First Nations in the Crosshairs – Canadian Dimension – In recent years, Canada’s national security has largely been reorganized around securing critical infrastructure from natural and “human-induced” threats. “Securing critical infrastructure” is now used to justify policing and surveillance of Indigenous activism, as “civil unrest” is considered a type of “human-induced” emergency that threatens critical infrastructure. This new language exposes Indigenous people to higher risk of criminalization by broadening the state’s “legitimate” surveillance activities. In its 2009 National Strategy for Critical Infrastructure, Public Safety Canada identifies 10 sectors as comprising Canada’s critical infrastructure: energy and utilities, finance, food, transportation, government, information and communication technology, health, water, safety and manufacturing.
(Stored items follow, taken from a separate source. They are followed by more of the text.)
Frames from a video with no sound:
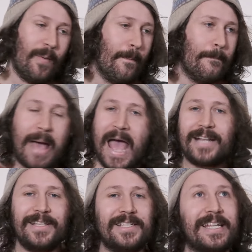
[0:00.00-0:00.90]

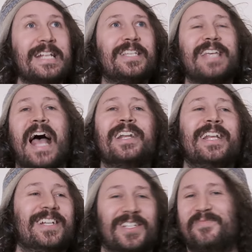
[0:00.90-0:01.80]
Madness,
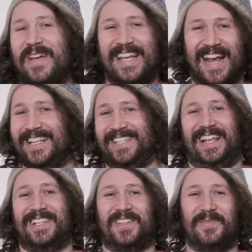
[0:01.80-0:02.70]
insanity, doesn't make any
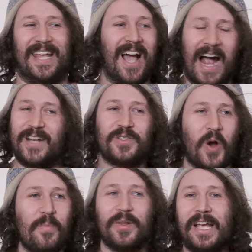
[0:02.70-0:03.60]
sense to me. I just
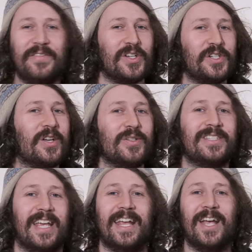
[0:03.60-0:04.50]
don't believe that she could
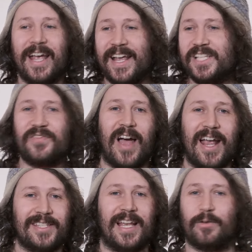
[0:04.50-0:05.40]
see his
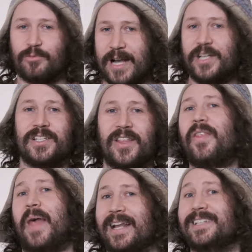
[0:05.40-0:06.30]
face and register
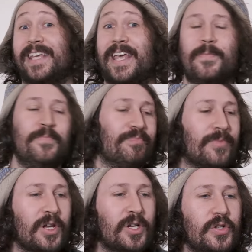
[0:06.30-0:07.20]
that that is him.
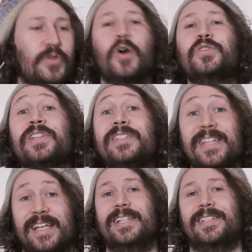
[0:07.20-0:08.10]
Nonsense
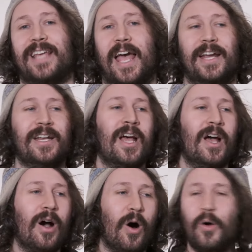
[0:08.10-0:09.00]
and insane.
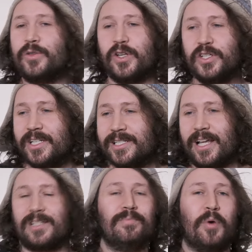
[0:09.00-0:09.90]
Also, she just
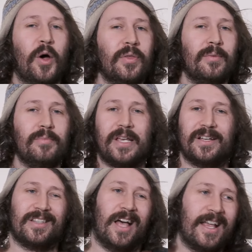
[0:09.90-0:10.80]
doesn't burn them
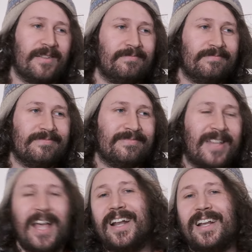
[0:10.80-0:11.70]
because, like,
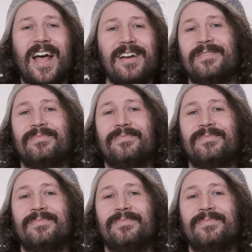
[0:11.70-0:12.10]
I don't know.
This framework implicates Indigenous communities as “threats to national security” where “critical infrastructure” is located on or near First Nations communities, or when the assertion of Indigenous rights and jurisdiction creates perceived insecurities for the state and corporations. Whether through legal challenges or direct actions such as blockades, Indigenous activism can directly and indirectly affect critical infrastructure, especially in the energy and utilities, manufacturing, and transportation sectors. This has become the primary rationale of police forces, intelligence agencies, government departments and private corporations for their surveillance of Indigenous communities, groups, and individuals.